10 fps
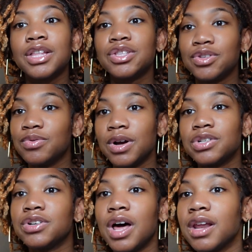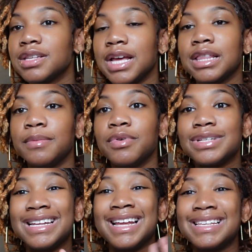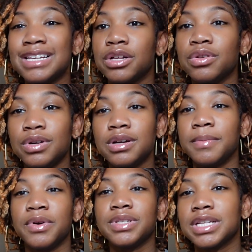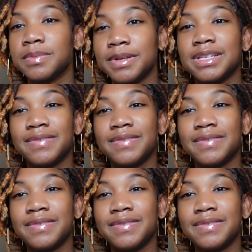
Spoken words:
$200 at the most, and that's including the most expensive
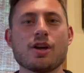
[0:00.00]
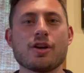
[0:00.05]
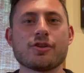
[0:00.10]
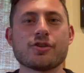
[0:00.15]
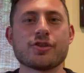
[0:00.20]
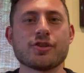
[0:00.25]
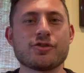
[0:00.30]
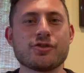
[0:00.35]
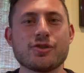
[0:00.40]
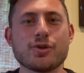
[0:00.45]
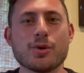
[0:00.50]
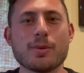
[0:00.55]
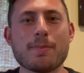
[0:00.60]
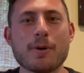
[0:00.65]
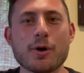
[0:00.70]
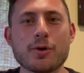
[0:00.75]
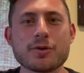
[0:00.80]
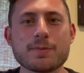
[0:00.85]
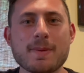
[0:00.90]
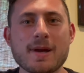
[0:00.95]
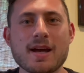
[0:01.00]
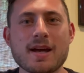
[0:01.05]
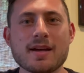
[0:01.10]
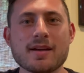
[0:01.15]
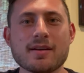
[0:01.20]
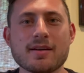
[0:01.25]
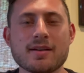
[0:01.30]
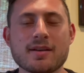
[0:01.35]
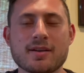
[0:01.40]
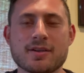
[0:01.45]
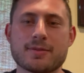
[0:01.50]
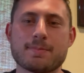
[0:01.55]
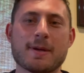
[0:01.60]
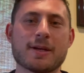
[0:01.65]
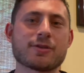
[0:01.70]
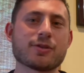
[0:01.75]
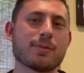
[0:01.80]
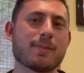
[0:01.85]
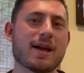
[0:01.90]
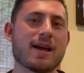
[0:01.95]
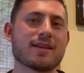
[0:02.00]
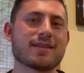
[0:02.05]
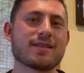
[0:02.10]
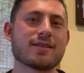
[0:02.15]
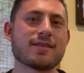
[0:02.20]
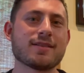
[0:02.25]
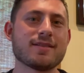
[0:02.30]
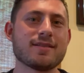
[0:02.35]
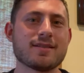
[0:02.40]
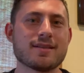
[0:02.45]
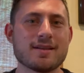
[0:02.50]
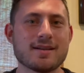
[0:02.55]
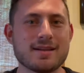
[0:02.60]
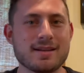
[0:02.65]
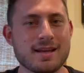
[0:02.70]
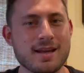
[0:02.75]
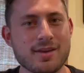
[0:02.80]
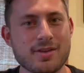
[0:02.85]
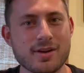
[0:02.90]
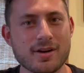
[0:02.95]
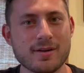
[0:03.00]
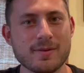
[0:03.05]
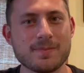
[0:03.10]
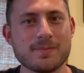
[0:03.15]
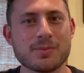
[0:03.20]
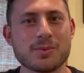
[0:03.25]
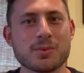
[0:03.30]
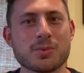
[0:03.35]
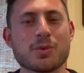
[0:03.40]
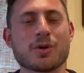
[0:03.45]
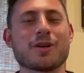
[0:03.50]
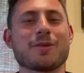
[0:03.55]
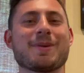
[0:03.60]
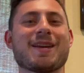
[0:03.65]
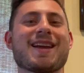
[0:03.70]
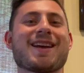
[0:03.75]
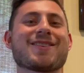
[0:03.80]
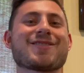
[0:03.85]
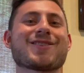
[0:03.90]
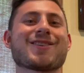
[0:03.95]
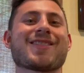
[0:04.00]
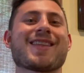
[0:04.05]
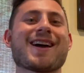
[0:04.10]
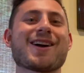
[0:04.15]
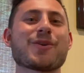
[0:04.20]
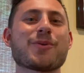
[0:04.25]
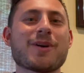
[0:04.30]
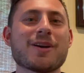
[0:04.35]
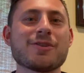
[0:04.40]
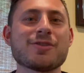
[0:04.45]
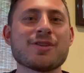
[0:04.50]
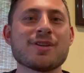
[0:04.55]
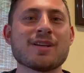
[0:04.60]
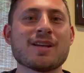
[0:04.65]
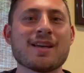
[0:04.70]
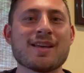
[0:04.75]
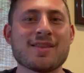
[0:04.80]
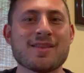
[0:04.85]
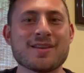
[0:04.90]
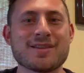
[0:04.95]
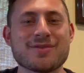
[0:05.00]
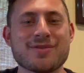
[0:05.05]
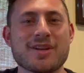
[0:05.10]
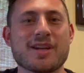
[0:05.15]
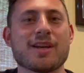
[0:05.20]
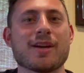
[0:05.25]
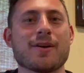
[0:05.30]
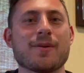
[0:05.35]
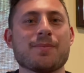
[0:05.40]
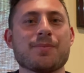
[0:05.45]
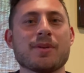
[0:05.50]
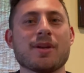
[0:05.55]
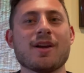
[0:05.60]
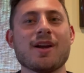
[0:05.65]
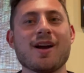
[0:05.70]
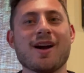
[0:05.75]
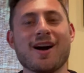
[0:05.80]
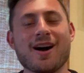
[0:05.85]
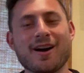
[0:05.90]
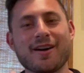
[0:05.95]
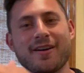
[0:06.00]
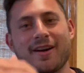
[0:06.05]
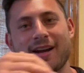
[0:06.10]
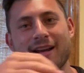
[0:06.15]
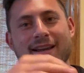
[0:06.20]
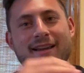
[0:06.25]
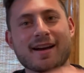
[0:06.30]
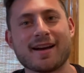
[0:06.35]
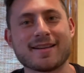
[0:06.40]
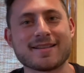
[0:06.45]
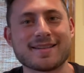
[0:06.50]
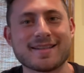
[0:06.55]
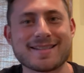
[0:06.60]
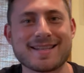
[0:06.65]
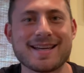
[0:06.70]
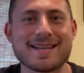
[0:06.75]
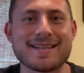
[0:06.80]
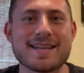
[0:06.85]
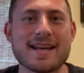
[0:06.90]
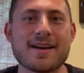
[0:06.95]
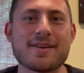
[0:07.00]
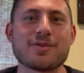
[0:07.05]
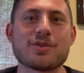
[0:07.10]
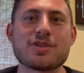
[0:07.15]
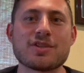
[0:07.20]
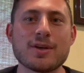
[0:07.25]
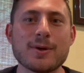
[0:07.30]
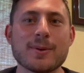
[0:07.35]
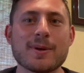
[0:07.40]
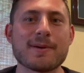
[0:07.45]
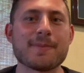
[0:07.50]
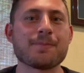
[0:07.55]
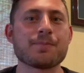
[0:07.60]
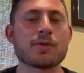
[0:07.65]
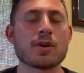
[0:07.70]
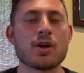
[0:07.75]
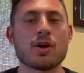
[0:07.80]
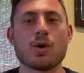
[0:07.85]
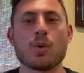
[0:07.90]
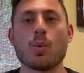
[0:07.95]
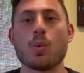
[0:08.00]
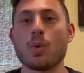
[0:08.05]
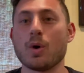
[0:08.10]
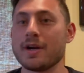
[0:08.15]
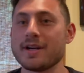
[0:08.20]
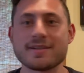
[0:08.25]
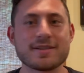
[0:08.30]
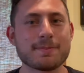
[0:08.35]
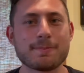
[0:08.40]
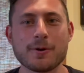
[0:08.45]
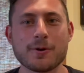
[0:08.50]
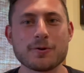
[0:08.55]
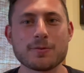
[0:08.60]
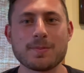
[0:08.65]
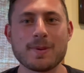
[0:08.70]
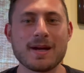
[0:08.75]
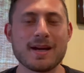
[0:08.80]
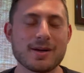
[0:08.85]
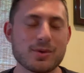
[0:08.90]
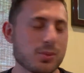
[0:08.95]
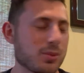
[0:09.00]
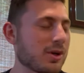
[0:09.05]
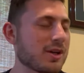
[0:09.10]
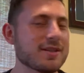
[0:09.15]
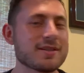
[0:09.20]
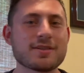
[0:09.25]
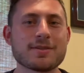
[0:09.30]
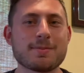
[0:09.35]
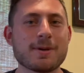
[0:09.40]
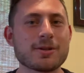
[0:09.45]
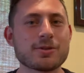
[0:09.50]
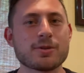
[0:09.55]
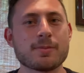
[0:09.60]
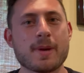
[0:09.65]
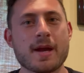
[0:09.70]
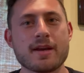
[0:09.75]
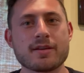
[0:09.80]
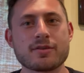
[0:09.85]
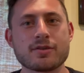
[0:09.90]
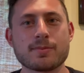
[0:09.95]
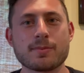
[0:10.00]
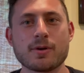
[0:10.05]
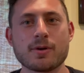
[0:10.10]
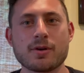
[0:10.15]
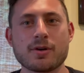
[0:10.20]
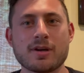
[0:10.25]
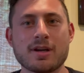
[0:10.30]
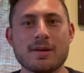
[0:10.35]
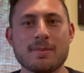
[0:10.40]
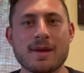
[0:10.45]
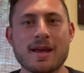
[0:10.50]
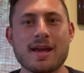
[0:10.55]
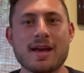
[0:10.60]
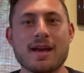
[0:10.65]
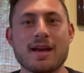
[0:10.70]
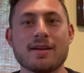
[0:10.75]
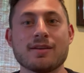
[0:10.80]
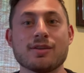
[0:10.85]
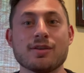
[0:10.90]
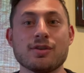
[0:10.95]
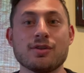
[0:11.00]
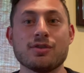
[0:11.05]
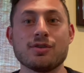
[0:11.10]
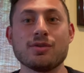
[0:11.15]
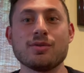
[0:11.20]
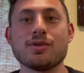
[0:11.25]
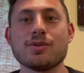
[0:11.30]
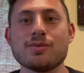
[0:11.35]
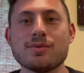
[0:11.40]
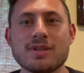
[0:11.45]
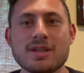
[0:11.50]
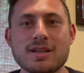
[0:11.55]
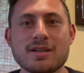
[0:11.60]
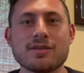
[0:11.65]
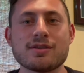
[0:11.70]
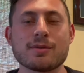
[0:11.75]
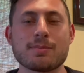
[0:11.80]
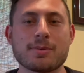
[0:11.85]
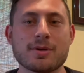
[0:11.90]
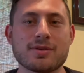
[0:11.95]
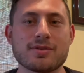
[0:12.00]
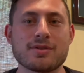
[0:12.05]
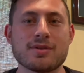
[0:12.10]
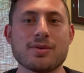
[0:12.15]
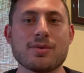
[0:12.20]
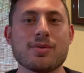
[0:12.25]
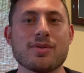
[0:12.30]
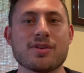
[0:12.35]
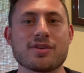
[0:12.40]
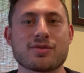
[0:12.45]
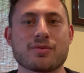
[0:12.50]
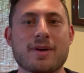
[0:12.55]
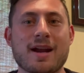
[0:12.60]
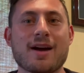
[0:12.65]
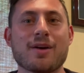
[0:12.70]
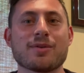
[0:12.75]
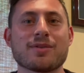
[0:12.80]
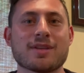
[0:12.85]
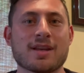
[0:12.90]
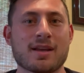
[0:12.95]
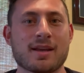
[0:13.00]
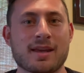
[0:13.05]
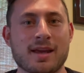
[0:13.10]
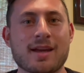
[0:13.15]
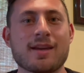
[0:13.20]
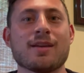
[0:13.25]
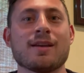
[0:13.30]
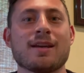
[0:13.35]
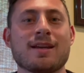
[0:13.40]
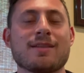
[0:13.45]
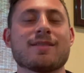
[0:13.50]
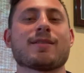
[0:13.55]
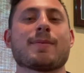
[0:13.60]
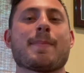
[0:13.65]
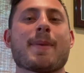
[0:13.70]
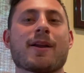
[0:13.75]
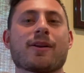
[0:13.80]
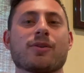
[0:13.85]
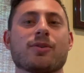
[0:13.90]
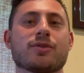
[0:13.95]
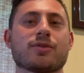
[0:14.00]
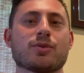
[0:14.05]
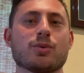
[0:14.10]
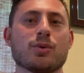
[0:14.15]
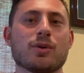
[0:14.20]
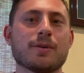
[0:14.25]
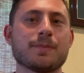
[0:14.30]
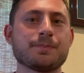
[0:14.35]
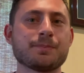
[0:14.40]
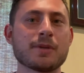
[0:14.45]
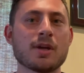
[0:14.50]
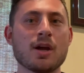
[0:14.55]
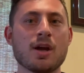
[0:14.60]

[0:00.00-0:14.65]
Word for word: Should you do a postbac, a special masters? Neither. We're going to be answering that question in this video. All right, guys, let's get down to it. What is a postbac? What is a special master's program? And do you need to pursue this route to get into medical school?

---------------

What you will do: Repeat the listing in full and exactly. Do not include any images.

Result of the task:
10 fps
Spoken words:
$200 at the most, and that's including the most expensive
[0:00.00]
[0:00.05]
[0:00.10]
[0:00.15]
[0:00.20]
[0:00.25]
[0:00.30]
[0:00.35]
[0:00.40]
[0:00.45]
[0:00.50]
[0:00.55]
[0:00.60]
[0:00.65]
[0:00.70]
[0:00.75]
[0:00.80]
[0:00.85]
[0:00.90]
[0:00.95]
[0:01.00]
[0:01.05]
[0:01.10]
[0:01.15]
[0:01.20]
[0:01.25]
[0:01.30]
[0:01.35]
[0:01.40]
[0:01.45]
[0:01.50]
[0:01.55]
[0:01.60]
[0:01.65]
[0:01.70]
[0:01.75]
[0:01.80]
[0:01.85]
[0:01.90]
[0:01.95]
[0:02.00]
[0:02.05]
[0:02.10]
[0:02.15]
[0:02.20]
[0:02.25]
[0:02.30]
[0:02.35]
[0:02.40]
[0:02.45]
[0:02.50]
[0:02.55]
[0:02.60]
[0:02.65]
[0:02.70]
[0:02.75]
[0:02.80]
[0:02.85]
[0:02.90]
[0:02.95]
[0:03.00]
[0:03.05]
[0:03.10]
[0:03.15]
[0:03.20]
[0:03.25]
[0:03.30]
[0:03.35]
[0:03.40]
[0:03.45]
[0:03.50]
[0:03.55]
[0:03.60]
[0:03.65]
[0:03.70]
[0:03.75]
[0:03.80]
[0:03.85]
[0:03.90]
[0:03.95]
[0:04.00]
[0:04.05]
[0:04.10]
[0:04.15]
[0:04.20]
[0:04.25]
[0:04.30]
[0:04.35]
[0:04.40]
[0:04.45]
[0:04.50]
[0:04.55]
[0:04.60]
[0:04.65]
[0:04.70]
[0:04.75]
[0:04.80]
[0:04.85]
[0:04.90]
[0:04.95]
[0:05.00]
[0:05.05]
[0:05.10]
[0:05.15]
[0:05.20]
[0:05.25]
[0:05.30]
[0:05.35]
[0:05.40]
[0:05.45]
[0:05.50]
[0:05.55]
[0:05.60]
[0:05.65]
[0:05.70]
[0:05.75]
[0:05.80]
[0:05.85]
[0:05.90]
[0:05.95]
[0:06.00]
[0:06.05]
[0:06.10]
[0:06.15]
[0:06.20]
[0:06.25]
[0:06.30]
[0:06.35]
[0:06.40]
[0:06.45]
[0:06.50]
[0:06.55]
[0:06.60]
[0:06.65]
[0:06.70]
[0:06.75]
[0:06.80]
[0:06.85]
[0:06.90]
[0:06.95]
[0:07.00]
[0:07.05]
[0:07.10]
[0:07.15]
[0:07.20]
[0:07.25]
[0:07.30]
[0:07.35]
[0:07.40]
[0:07.45]
[0:07.50]
[0:07.55]
[0:07.60]
[0:07.65]
[0:07.70]
[0:07.75]
[0:07.80]
[0:07.85]
[0:07.90]
[0:07.95]
[0:08.00]
[0:08.05]
[0:08.10]
[0:08.15]
[0:08.20]
[0:08.25]
[0:08.30]
[0:08.35]
[0:08.40]
[0:08.45]
[0:08.50]
[0:08.55]
[0:08.60]
[0:08.65]
[0:08.70]
[0:08.75]
[0:08.80]
[0:08.85]
[0:08.90]
[0:08.95]
[0:09.00]
[0:09.05]
[0:09.10]
[0:09.15]
[0:09.20]
[0:09.25]
[0:09.30]
[0:09.35]
[0:09.40]
[0:09.45]
[0:09.50]
[0:09.55]
[0:09.60]
[0:09.65]
[0:09.70]
[0:09.75]
[0:09.80]
[0:09.85]
[0:09.90]
[0:09.95]
[0:10.00]
[0:10.05]
[0:10.10]
[0:10.15]
[0:10.20]
[0:10.25]
[0:10.30]
[0:10.35]
[0:10.40]
[0:10.45]
[0:10.50]
[0:10.55]
[0:10.60]
[0:10.65]
[0:10.70]
[0:10.75]
[0:10.80]
[0:10.85]
[0:10.90]
[0:10.95]
[0:11.00]
[0:11.05]
[0:11.10]
[0:11.15]
[0:11.20]
[0:11.25]
[0:11.30]
[0:11.35]
[0:11.40]
[0:11.45]
[0:11.50]
[0:11.55]
[0:11.60]
[0:11.65]
[0:11.70]
[0:11.75]
[0:11.80]
[0:11.85]
[0:11.90]
[0:11.95]
[0:12.00]
[0:12.05]
[0:12.10]
[0:12.15]
[0:12.20]
[0:12.25]
[0:12.30]
[0:12.35]
[0:12.40]
[0:12.45]
[0:12.50]
[0:12.55]
[0:12.60]
[0:12.65]
[0:12.70]
[0:12.75]
[0:12.80]
[0:12.85]
[0:12.90]
[0:12.95]
[0:13.00]
[0:13.05]
[0:13.10]
[0:13.15]
[0:13.20]
[0:13.25]
[0:13.30]
[0:13.35]
[0:13.40]
[0:13.45]
[0:13.50]
[0:13.55]
[0:13.60]
[0:13.65]
[0:13.70]
[0:13.75]
[0:13.80]
[0:13.85]
[0:13.90]
[0:13.95]
[0:14.00]
[0:14.05]
[0:14.10]
[0:14.15]
[0:14.20]
[0:14.25]
[0:14.30]
[0:14.35]
[0:14.40]
[0:14.45]
[0:14.50]
[0:14.55]
[0:14.60]

[0:00.00-0:14.65]
Word for word: Should you do a postbac, a special masters? Neither. We're going to be answering that question in this video. All right, guys, let's get down to it. What is a postbac? What is a special master's program? And do you need to pursue this route to get into medical school?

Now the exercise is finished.